Dataset entries:

▬▬▬

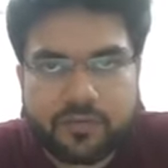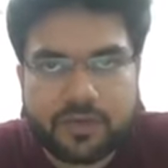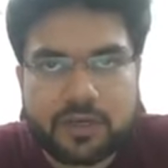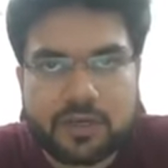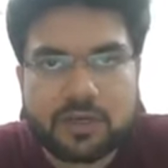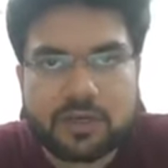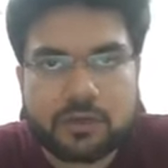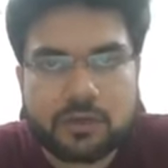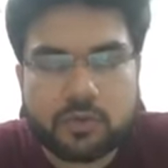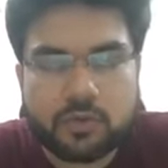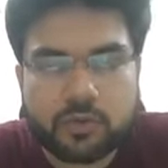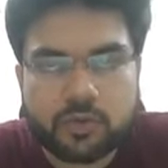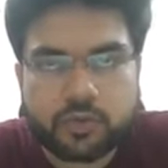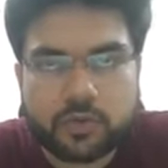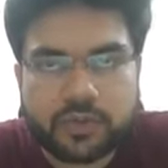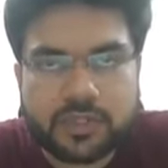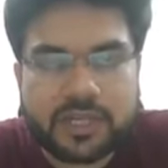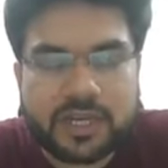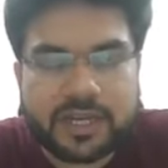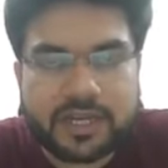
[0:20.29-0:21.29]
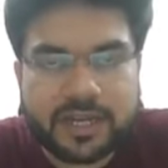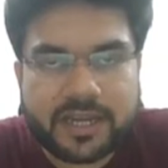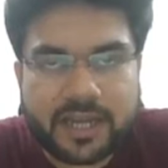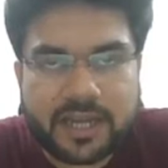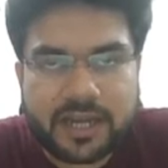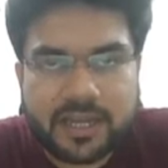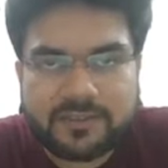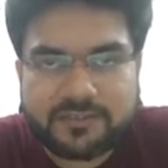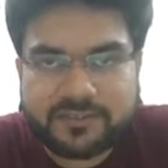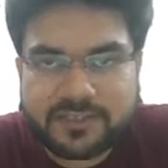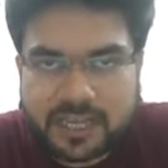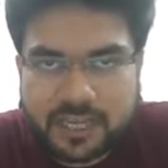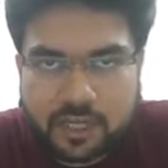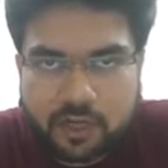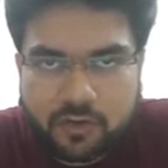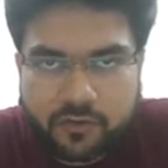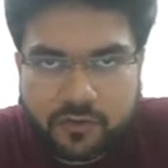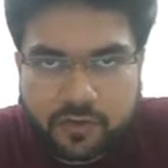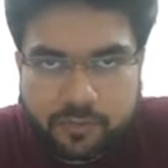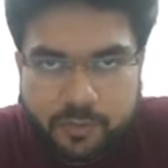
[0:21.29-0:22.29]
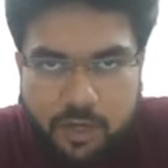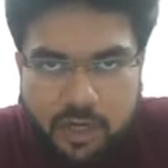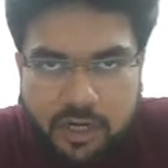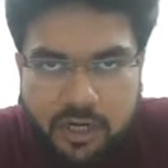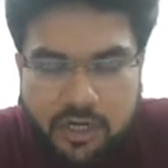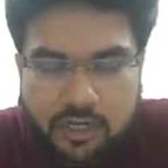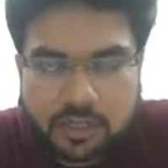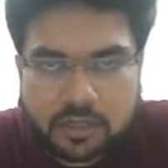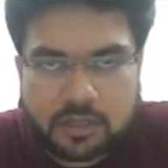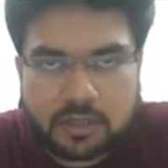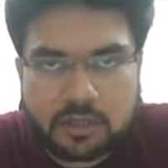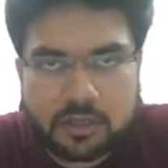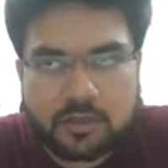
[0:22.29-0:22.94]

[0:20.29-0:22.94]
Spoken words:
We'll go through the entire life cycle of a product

▬▬▬

Work request: Without including any pictures, repeat the records above exactly.

Task result:
[0:20.29-0:21.29]
[0:21.29-0:22.29]
[0:22.29-0:22.94]

[0:20.29-0:22.94]
Spoken words:
We'll go through the entire life cycle of a product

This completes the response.